Marty's report includes Haliti among a list of close allies of Thaçi said to have ordered - and in some cases personally overseen - "assassinations, detentions, beatings and interrogations" during and immediately after the war.
Haliti was unavailable for comment. However, in an interview with the media outlet Balkan Insight last week he dismissed the Marty report as "political" and designed to "discredit the KLA". "I was not surprised by the report. I have followed this issue for years and the content of the report is political," he said.
But he accepted that the Council of Europe was likely to pass a resolution triggering investigations by the EU-backed justice mission in the country, known as EULEX.
"I think it's a competent investigating body," he said, "It's a European investigation body. I think that there is no possibility that EULEX investigation unit to be affected by Kosovo or Albanian politics."
Responding to the allegations in the NATO intelligence reports tonight, a Kosovo government spokesman said: "These are allegations that have circulated for over a decade, most recently recycled in the Dick Marty report. They are based on hearsay and intentional false Serbian intelligence.

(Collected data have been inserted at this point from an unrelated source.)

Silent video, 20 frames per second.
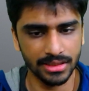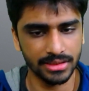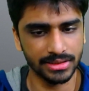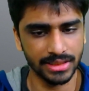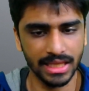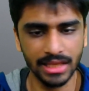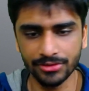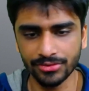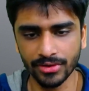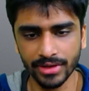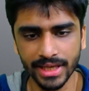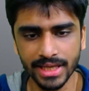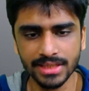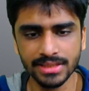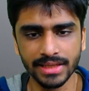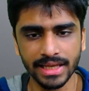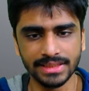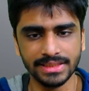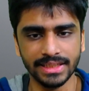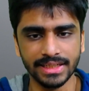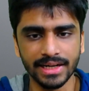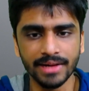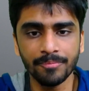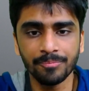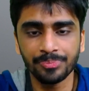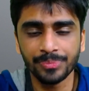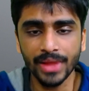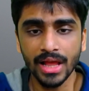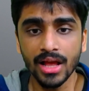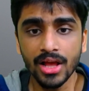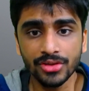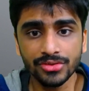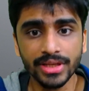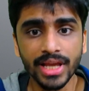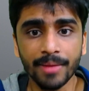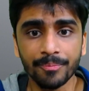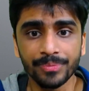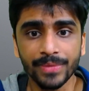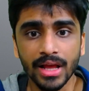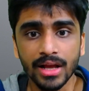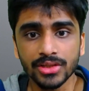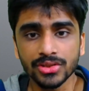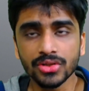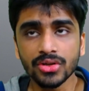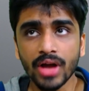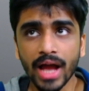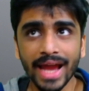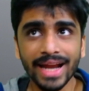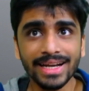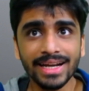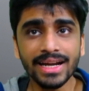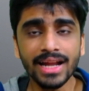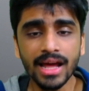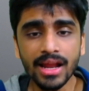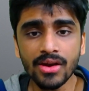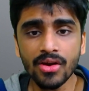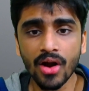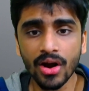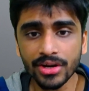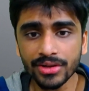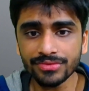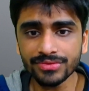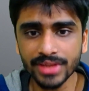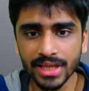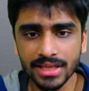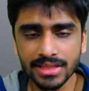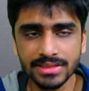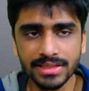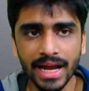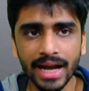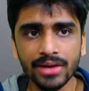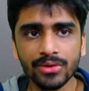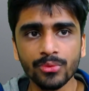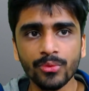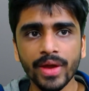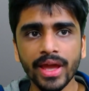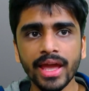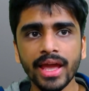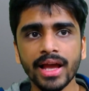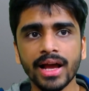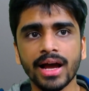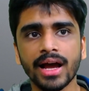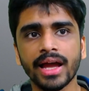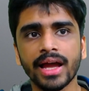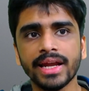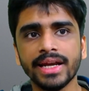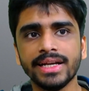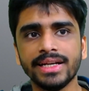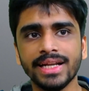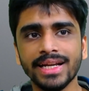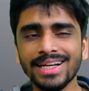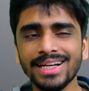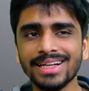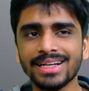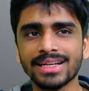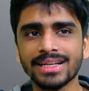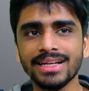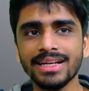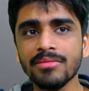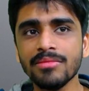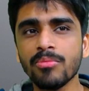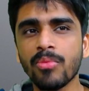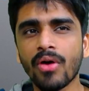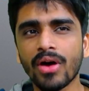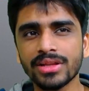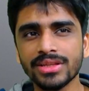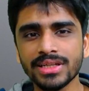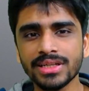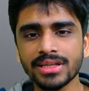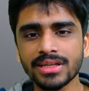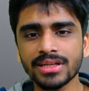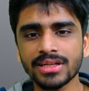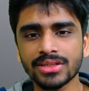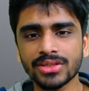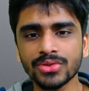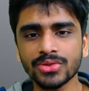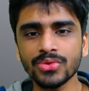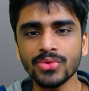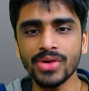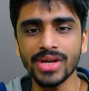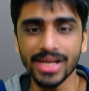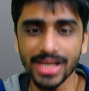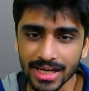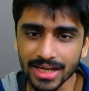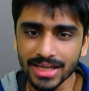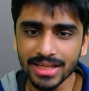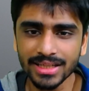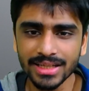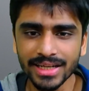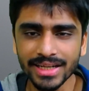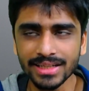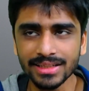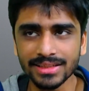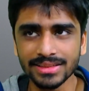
Geeks for Geeks, etc. So yeah, so I did a lot of things that way. I didn't really bother to learn it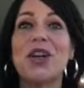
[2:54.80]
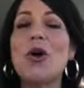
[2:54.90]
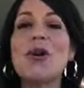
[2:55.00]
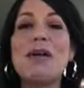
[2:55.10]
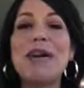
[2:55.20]

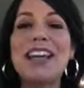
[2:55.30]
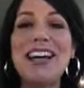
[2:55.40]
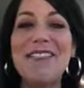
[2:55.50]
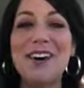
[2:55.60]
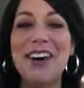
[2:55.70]
go get my
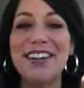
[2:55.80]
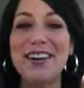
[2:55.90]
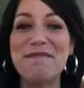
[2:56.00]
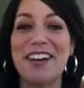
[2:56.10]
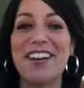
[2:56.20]
love on,
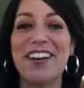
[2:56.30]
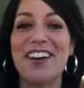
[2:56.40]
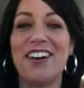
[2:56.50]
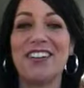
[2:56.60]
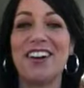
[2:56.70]
get my
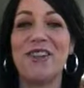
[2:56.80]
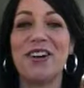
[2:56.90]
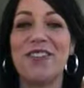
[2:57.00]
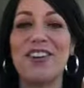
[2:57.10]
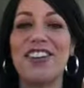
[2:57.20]
God on, get
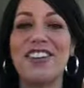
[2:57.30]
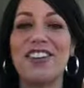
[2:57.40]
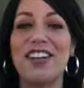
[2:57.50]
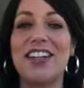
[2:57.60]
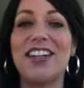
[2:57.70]
whatever it is
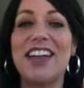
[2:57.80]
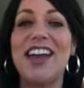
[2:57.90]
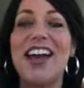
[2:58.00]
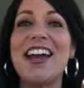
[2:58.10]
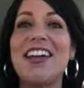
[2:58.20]
on.
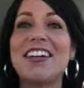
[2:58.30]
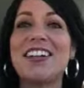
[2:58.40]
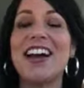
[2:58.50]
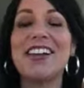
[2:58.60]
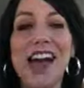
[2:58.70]

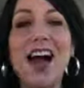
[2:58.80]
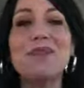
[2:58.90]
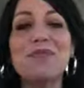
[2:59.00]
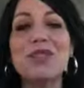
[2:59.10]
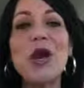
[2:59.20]
And uh,
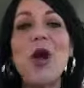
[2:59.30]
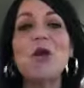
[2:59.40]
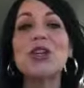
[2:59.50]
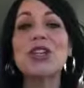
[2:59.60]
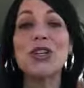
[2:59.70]
yeah, so
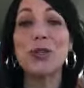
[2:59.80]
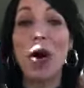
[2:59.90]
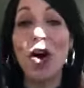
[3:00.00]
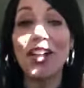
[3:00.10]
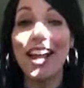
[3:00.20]
wishing you
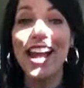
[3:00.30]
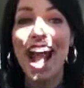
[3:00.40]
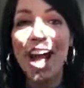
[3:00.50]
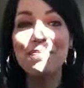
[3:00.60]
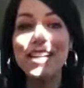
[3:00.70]
all a
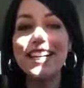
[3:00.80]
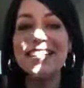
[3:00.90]
happyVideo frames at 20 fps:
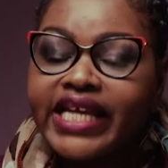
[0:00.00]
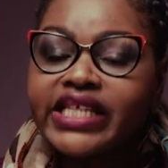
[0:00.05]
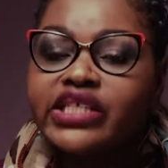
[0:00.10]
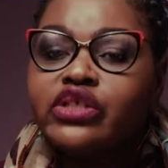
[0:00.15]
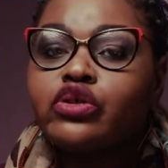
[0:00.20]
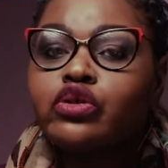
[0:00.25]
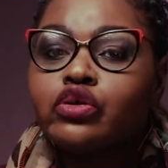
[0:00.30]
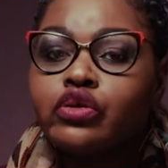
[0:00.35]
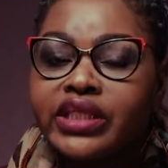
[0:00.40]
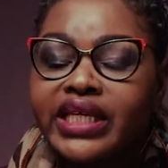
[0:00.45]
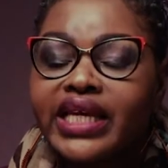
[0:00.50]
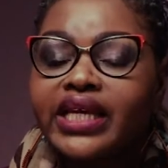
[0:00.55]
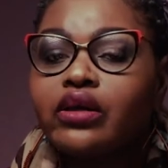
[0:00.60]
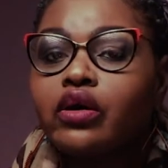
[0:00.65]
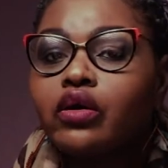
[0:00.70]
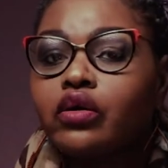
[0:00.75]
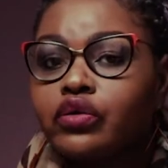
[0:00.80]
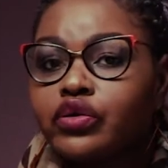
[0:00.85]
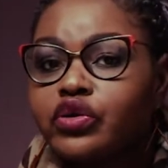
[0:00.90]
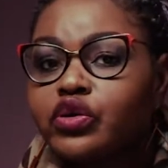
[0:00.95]
and you
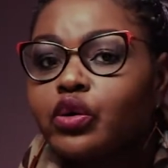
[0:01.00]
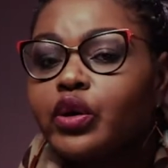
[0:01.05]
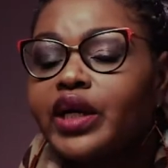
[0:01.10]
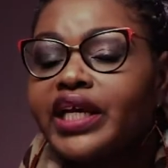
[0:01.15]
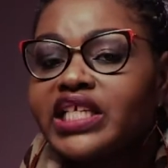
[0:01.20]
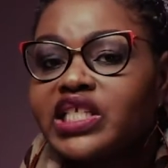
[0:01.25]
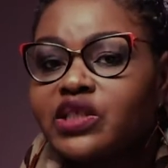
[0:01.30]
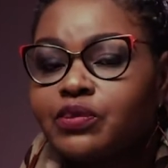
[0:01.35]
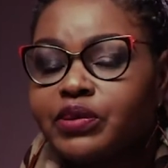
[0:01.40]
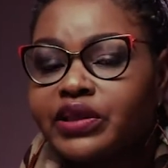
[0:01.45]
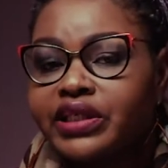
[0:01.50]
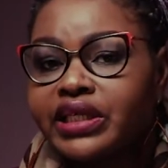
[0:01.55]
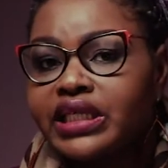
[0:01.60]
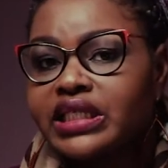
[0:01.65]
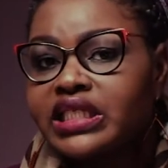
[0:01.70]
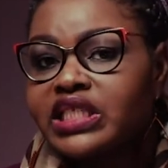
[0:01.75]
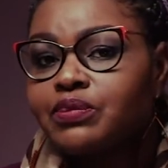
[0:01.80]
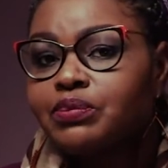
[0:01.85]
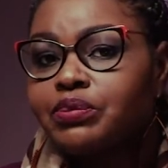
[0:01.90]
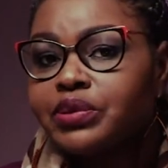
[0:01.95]
can also experienceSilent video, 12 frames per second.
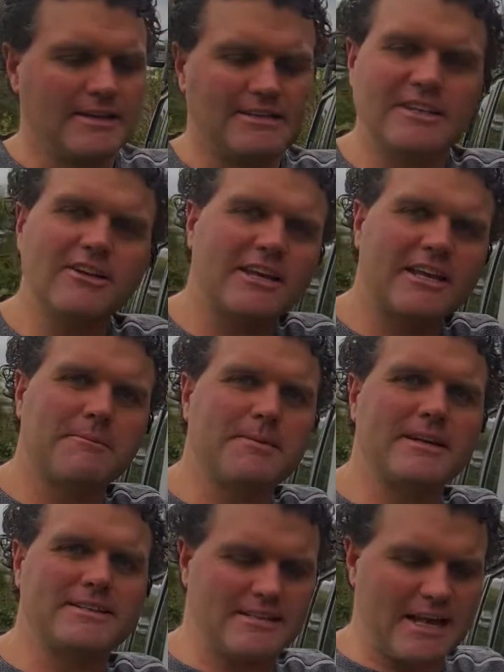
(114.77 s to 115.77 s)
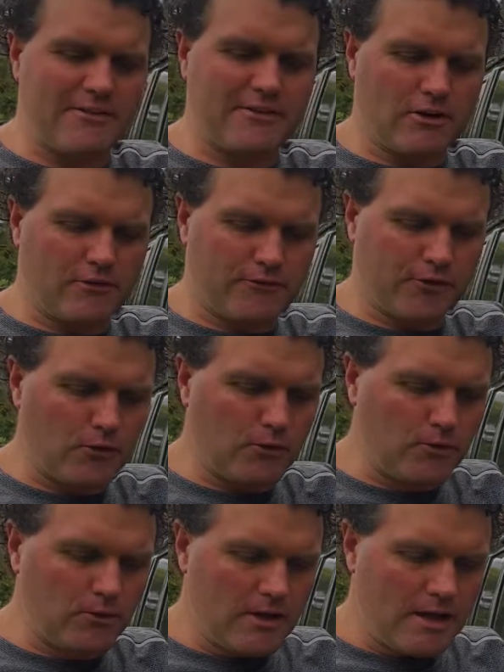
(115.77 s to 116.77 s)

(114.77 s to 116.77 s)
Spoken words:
did I get a better saving on fuel?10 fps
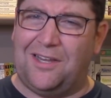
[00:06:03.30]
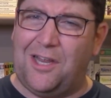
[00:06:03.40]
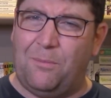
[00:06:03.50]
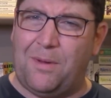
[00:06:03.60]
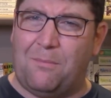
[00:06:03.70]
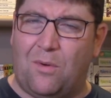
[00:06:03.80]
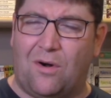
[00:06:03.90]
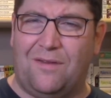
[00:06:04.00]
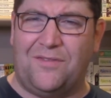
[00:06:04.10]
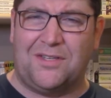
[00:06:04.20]
a little bit
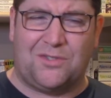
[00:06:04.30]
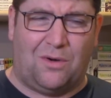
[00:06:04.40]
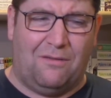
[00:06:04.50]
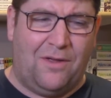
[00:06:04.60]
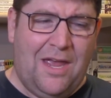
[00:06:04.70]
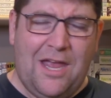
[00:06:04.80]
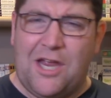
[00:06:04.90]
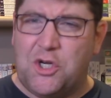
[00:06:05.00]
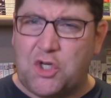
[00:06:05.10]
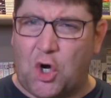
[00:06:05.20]
more of this sort of
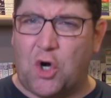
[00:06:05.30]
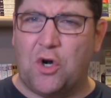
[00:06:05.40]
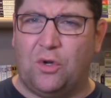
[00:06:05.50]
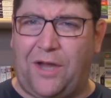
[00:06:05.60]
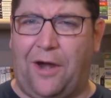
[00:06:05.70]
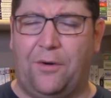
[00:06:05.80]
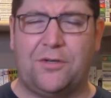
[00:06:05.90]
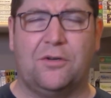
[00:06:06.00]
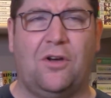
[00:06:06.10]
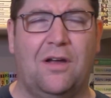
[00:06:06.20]
internal
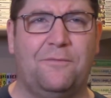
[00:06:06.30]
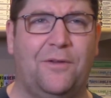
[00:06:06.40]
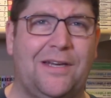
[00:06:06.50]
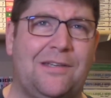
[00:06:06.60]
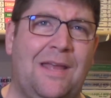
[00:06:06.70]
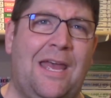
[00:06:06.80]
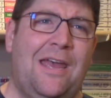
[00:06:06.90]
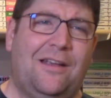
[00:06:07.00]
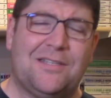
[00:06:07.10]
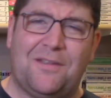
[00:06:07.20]
character conflict.
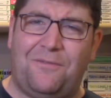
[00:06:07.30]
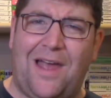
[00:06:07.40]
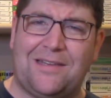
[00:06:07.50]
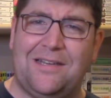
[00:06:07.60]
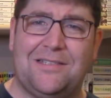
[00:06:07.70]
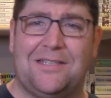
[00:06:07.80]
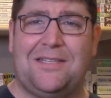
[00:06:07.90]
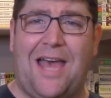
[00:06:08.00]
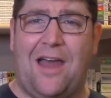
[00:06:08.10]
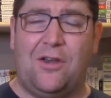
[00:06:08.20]
Because the fact
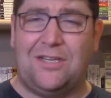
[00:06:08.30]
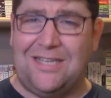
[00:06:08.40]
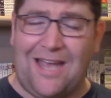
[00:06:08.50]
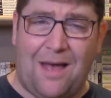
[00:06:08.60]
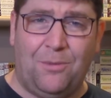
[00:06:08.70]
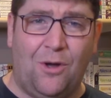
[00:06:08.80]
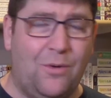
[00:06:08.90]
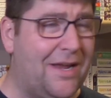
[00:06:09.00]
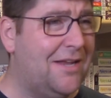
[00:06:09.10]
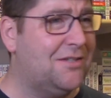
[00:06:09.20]
is that
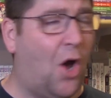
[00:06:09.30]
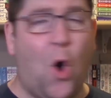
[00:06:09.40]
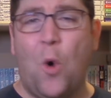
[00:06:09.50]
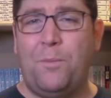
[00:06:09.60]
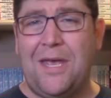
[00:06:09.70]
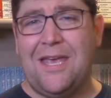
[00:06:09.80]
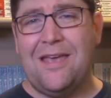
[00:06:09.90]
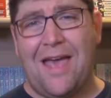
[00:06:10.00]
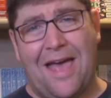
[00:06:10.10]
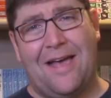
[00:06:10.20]
Diablo is OP
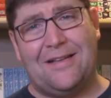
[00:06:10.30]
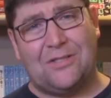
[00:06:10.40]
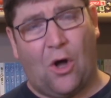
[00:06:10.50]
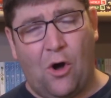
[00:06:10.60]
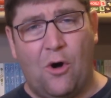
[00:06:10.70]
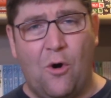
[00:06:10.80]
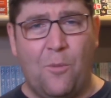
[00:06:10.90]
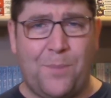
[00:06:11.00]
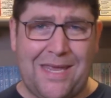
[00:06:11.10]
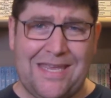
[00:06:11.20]
as OP.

"Nevertheless, the prime minister has called for an investigation by EULEX and has repeatedly pledged his full cooperation to law enforcement authorities on these scandalous and slanderous allegations.
"The government of Kosovo continues to support the strengthening of the rule of law in Kosovo, and we look forward to the cooperation of our international partners in ensuring that criminality has no place in Kosovo's development."
Road to Strasbourg
It has taken more than two years for an inquiry into organ trafficking in Kosovo to reach the Palace of Europe, a grand building in Strasbourg that serves as the headquarters of the Council of Europe.
The formal inquiry into organ trafficking in Kosovo was prompted by revelations by the former chief war crimes prosecutor at The Hague, Carla Del Ponte, who said she had been prevented from properly investigating alleged atrocities committed by the Kosovo Liberation Army.
Her most shocking disclosure - unconfirmed reports the KLA killed captives for their organs - prompted the formal inquiry by human rights rapporteur Dick Marty.
His report, published last month, suggested there was evidence that KLA commanders smuggled captives across the border into Kosovo and harvested the organs of a "handful" of Serbs.
His findings, which will be subject to a parliamentary assembly vote tomorrow, went further, accusing Kosovo's prime minister and several other senior figures of involvement in organised crime over the last decade.